How to complete this task: In your copy, include every line of the listing below exactly but none of the pictures.

:: Stored data ::

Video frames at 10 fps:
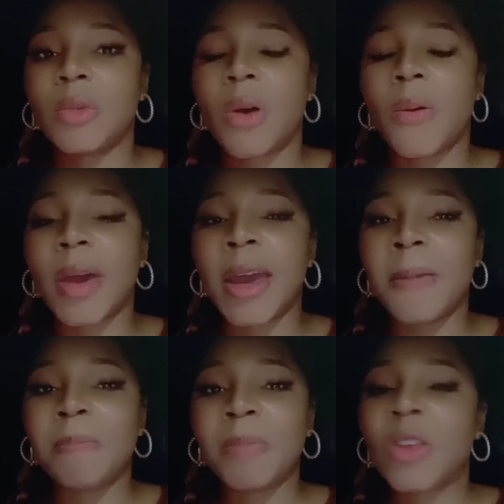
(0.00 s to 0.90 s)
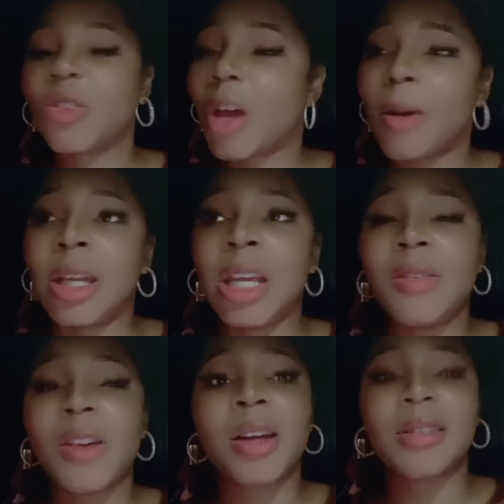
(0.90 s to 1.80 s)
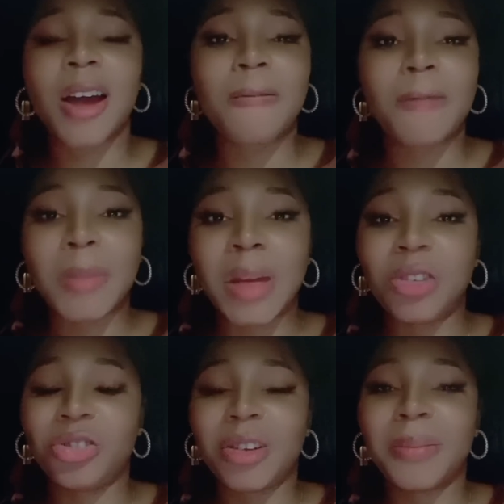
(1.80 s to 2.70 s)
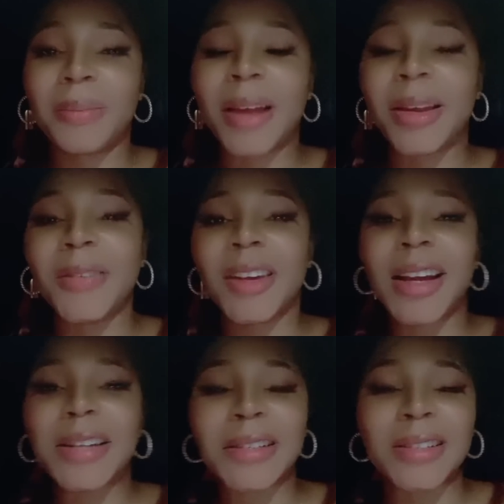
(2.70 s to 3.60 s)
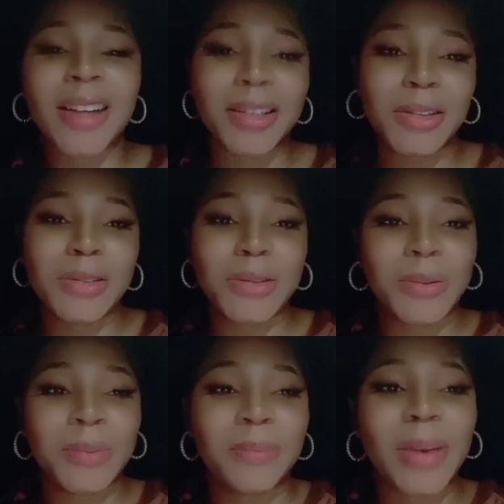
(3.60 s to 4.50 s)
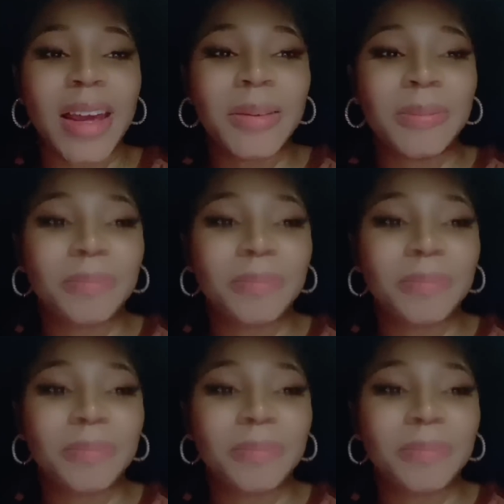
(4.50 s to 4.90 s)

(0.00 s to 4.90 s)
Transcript: Okay? So I wanted to give you all this confirmation. I love you guys. I'll talk to you soon. Bye.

:::

Solution to this task:
Video frames at 10 fps:
(0.00 s to 0.90 s)
(0.90 s to 1.80 s)
(1.80 s to 2.70 s)
(2.70 s to 3.60 s)
(3.60 s to 4.50 s)
(4.50 s to 4.90 s)

(0.00 s to 4.90 s)
Transcript: Okay? So I wanted to give you all this confirmation. I love you guys. I'll talk to you soon. Bye.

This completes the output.